Court:          Sure. I’m sorry. Truthful and honest person. That does not––this ruling in the notice that’s been provided, in my view, does not affect the defendant’s right to a fair trial. The defendant has obligations to provide the information, particularly, with so many prompts. But in regards to the defendant, which you are also asking to add without earlier notice, although prompted, I am letting him testify. So he’ll be permitted to testify.

 

            The jury went on to convict Robinson of two counts of second-degree battery, one count of resisting arrest, and one count of disorderly conduct, and he was sentenced to a total of twelve years’ imprisonment. Robinson timely appealed from the sentencing order, and he now challenges the circuit court’s exclusion of Evans’s and Sims’s testimony. Matters pertaining to the admissibility of evidence are left to the sound discretion of the circuit court. McEwing v. State, 366 Ark. 456, 237 S.W.3d 43 (2006). We will not reverse such a ruling absent an abuse of that discretion, nor will we reverse absent a showing of prejudice because prejudice is not presumed. Hoyle v. State, 2018 Ark. App. 498.

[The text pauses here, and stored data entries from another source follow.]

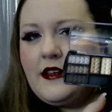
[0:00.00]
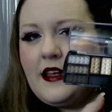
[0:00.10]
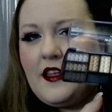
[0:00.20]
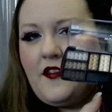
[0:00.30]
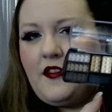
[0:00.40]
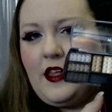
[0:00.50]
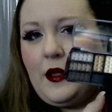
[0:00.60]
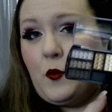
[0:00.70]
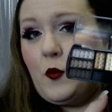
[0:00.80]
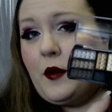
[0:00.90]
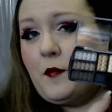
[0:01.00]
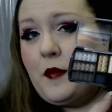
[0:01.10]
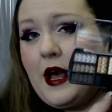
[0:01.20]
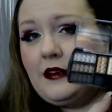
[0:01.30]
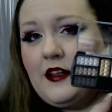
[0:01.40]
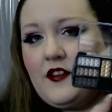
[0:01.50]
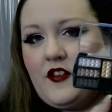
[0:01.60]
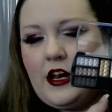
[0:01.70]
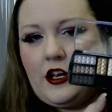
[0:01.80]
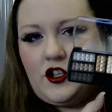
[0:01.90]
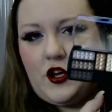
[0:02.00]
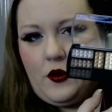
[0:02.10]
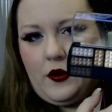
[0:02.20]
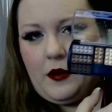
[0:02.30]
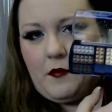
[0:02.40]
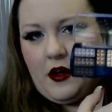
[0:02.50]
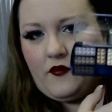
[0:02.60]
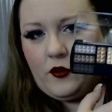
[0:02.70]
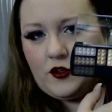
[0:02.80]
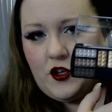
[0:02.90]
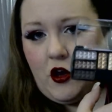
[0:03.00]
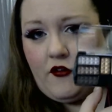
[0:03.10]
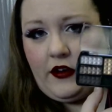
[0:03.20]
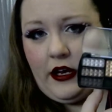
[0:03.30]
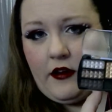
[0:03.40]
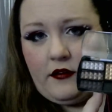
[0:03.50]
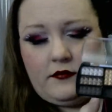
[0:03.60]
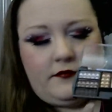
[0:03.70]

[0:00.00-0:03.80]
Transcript: in the one palette that I showed in my first haul video.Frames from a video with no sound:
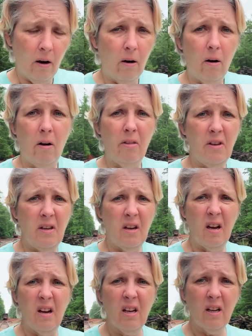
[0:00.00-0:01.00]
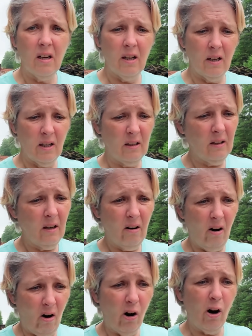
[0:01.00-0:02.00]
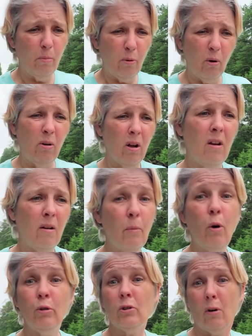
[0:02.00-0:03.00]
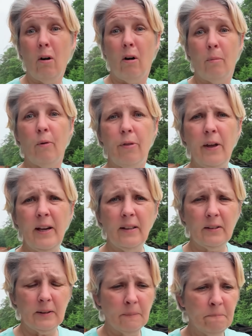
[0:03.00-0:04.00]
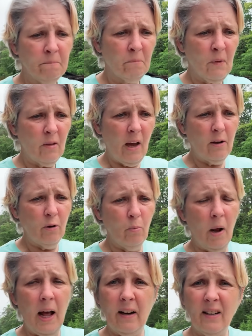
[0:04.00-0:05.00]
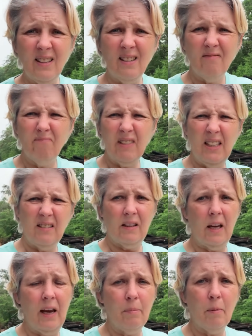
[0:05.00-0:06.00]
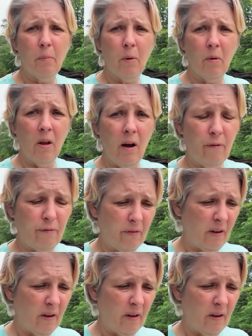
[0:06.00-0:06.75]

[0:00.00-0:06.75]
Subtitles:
all the uh, horrible, most horrible things that humanity is capable of.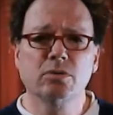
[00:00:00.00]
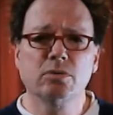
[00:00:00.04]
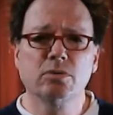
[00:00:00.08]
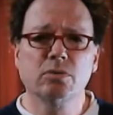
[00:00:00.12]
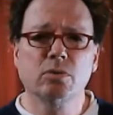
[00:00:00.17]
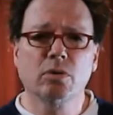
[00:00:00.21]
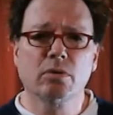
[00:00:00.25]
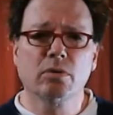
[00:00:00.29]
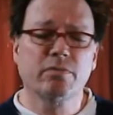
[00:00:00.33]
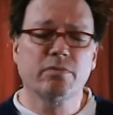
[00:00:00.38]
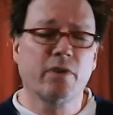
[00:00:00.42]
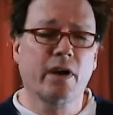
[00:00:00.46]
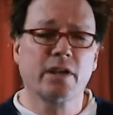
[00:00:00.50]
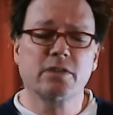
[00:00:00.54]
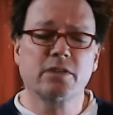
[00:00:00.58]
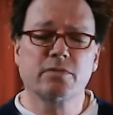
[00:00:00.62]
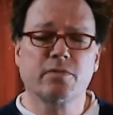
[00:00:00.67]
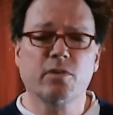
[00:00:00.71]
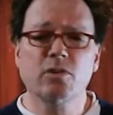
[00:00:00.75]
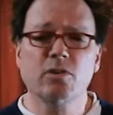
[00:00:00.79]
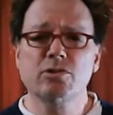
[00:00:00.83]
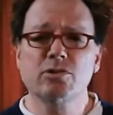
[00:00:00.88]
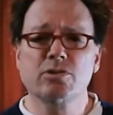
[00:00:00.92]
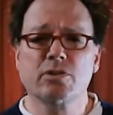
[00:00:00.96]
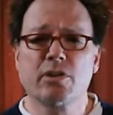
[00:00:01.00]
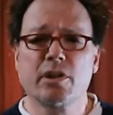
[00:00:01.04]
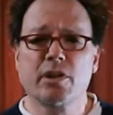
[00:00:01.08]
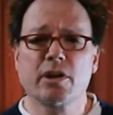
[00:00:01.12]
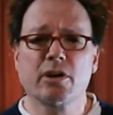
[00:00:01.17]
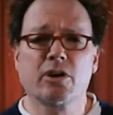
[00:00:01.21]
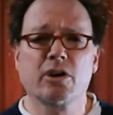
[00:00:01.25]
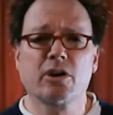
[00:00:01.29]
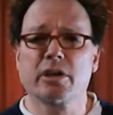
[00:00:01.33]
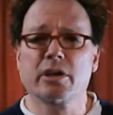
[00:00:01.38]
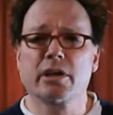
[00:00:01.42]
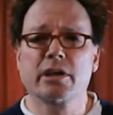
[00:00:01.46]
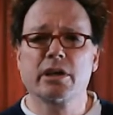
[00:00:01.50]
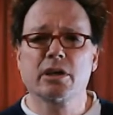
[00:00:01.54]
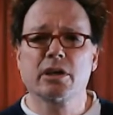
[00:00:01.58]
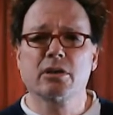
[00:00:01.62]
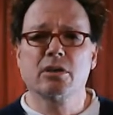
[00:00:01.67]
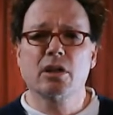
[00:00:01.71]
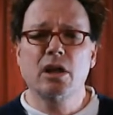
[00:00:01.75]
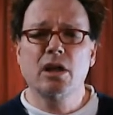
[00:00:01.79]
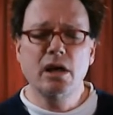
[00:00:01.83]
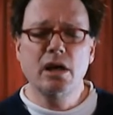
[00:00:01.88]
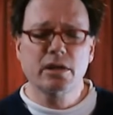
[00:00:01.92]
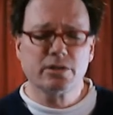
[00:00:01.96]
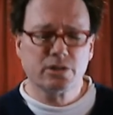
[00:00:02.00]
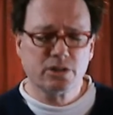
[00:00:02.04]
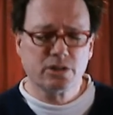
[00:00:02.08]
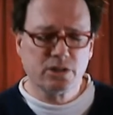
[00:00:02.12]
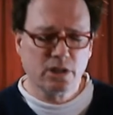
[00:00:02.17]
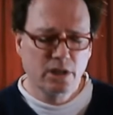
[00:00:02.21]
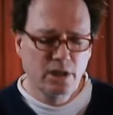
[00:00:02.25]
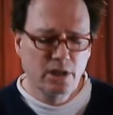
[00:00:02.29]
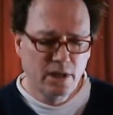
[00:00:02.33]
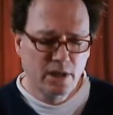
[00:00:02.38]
or vice versa. They're going to kill us.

            Robinson argues on appeal that the circuit court erred in excluding Evans’s and Sims’s testimony because they were not timely disclosed when the State failed to request the names and addresses of the witnesses pursuant to Arkansas Rule of Criminal Procedure 18.3. Rule 18.3 provides that, “[s]ubject to constitutional limitations, the prosecuting attorney shall, upon request, be informed as soon as practicable before trial of the . . . names and addresses of persons whom defense counsel intends to call as witnesses in support thereof.” Robinson contends that because the State did not request the names and addresses of his witnesses before trial, he was under no obligation to divulge Evans’s and Sims’s names prior to trial.

            As is apparent from the above colloquy, however, Robinson did not mention or in any way implicate Rule 18.3 in his arguments to the circuit court. We do not address arguments that are raised for the first time on appeal. Hicks v. State, 2017 Ark. 262, at 10, 526 S.W.3d 831, 838. Likewise, parties cannot change the grounds for an objection on appeal but are bound by the scope and nature of their objections as presented at trial. Neal v. State, 2024 Ark. 16, at 14, 682 S.W.3d 672, 680. Therefore, Robinson’s argument is not preserved for our review.[1]

            Affirmed.

            Harrison, C.J., and Gladwin, J., agree.

            James Law Firm, by: William O. “Bill” James, Jr., and Drew Curtis, for appellant.

            Tim Griffin, Att’y Gen., by: Brooke Jackson Gasaway, Ass’t Att’y Gen., for appellee.



            [1]Were we to reach his argument, however, it is without merit. Although he complains that the court erred in excluding his witnesses in the absence of a motion by the State pursuant to Rule 18.3, that was not the basis for the court’s ruling. The court excluded Evans’s and Sims’s testimony as a sanction for Robinson’s violation of its discovery order. “If at any time during the course of the proceedings it is brought to the attention of the court that a party has failed to comply with an applicable discovery rule or with an order issued pursuant thereto, the court may . . . prohibit the party from introducing in evidence the material not disclosed, or enter such other order as it deems proper under the circumstances.” Ark. R. Crim. P. 19.7. It is within the circuit court’s discretion which sanction to employ under this rule. Lowe v. State, 2019 Ark. App. 231, 575 S.W.3d 589.

 

            In Torres-Garcia v. State, 2021 Ark. App. 174, this court affirmed the circuit court’s exclusion of one of Torres-Garcia’s witnesses as a sanction for his failure to abide by the court’s discovery order. On appeal, Torres-Garcia conceded that he did not comply with the circuit court’s discovery order, but he argued that the court should have ordered a different remedy. This court, however, acknowledged the circuit court’s broad discretion and upheld the exclusion of the witness as a discovery sanction. Here, Robinson also concedes that he violated the court’s discovery order by not disclosing his witnesses until five days before trial. We therefore cannot say that the court’s reasoned exclusion of Robinson’s witnesses amounted to an abuse of discretion.